According to the Bureau of Labor Statistics, or BLS, the median annual salary for an actuary in the United States in 2016 was approximately $100,610. Actuaries are paid so well in part because so few people have the patience or ability to spend five years passing all of the actuarial exams. The downside is actuaries often spend the first half-decade of their careers earning far less than the median salary, toiling away until they can complete all of their certifications.
It's difficult to come up with any meaningful average salary for accountants. A treasurer for a large corporation can earn more than $250,000 a year, while a first-year tax accountant may earn $45,000 or less. Much depends on an accountant's area of expertise and work experience, although it is not uncommon for an accountant to earn closer to $75,000 after a few years.
Accountants and actuaries both tend to have very balanced work life schedules, especially compared to many of their peers in the financial industry. Most surveys and studies, such as the Jobs Rated Almanac, consistently rate accountants and actuaries highly in terms of work stress, hours on the job, job security and work-life balance.
Tax accountants are a special (and temporary) exception. During tax season, which really stretches between the months of February and April, many tax accountants work six or more days a week and 10-plus hours a day. Fortunately, many accountants work short weeks during the months that follow and often take long vacations to recuperate.
Actuaries and accountants are both in-demand occupations. As the U.S. economy demonstrates increasing complexity and regulatory changes, these professions become increasingly essential for individuals, businesses and governments to adapt responsibly.

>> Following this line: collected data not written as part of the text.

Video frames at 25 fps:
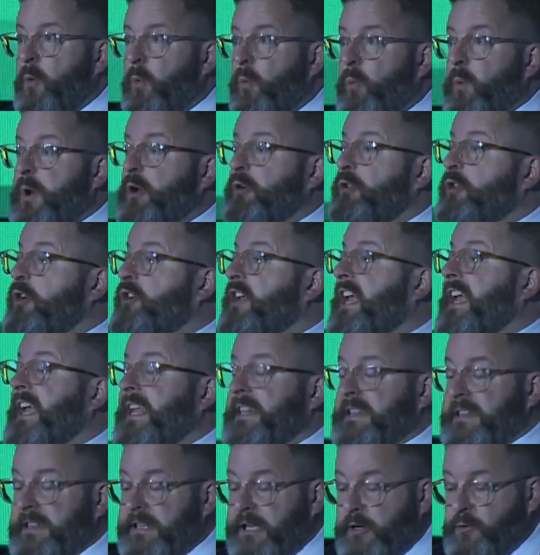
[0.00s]
We're looking
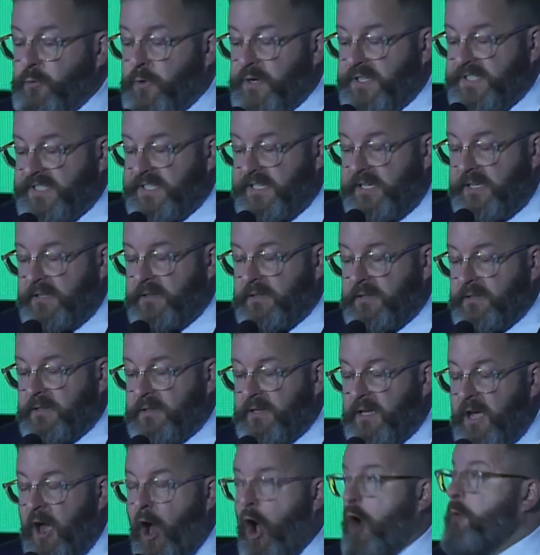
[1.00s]
at literacy.
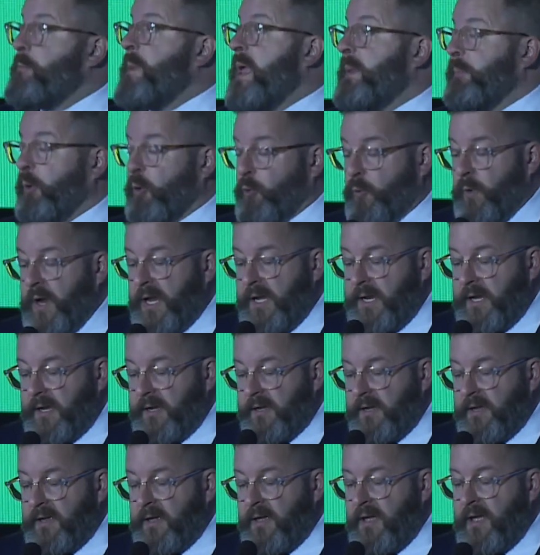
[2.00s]
Are people
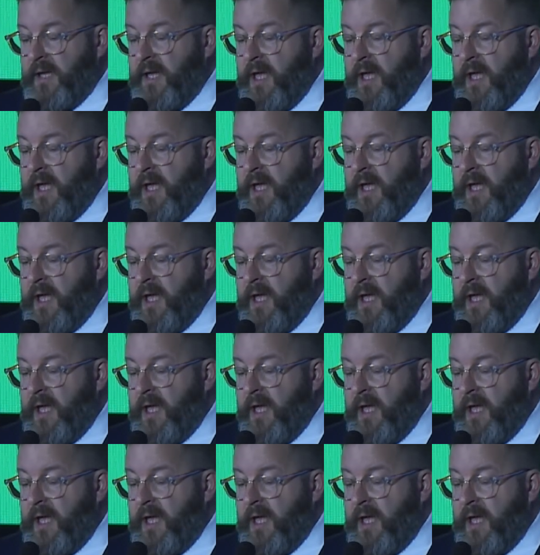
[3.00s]
reading?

Overall, there are many more accountants than actuaries in the United States. The BLS estimates that actuarial jobs will grow 22% between 2016 and 2026, while the number of accounting jobs is projected to grow 10% during that time. This compares to an average growth rate for all occupations of 7%.
Which One to Choose
Each of these can be a fantastic career for the right individual. Accounting jobs should appeal to those who are interested in finance or business management and who don't want to deal with constant stress or job uncertainty. Those with a passion for statistics and computer modeling will be hard pressed to find a career better suited than as an actuary.
Both fields require the ability to work through problems logically and deductively, but accountants normally have simpler and more commonly reoccurring issues. A lot comes down to the desire to perform complex mathematical problem solving. Accountants don't need to use complicated math concepts like actuaries do, and many might find the intense data harvesting of an actuary to be a little daunting or too monotonous.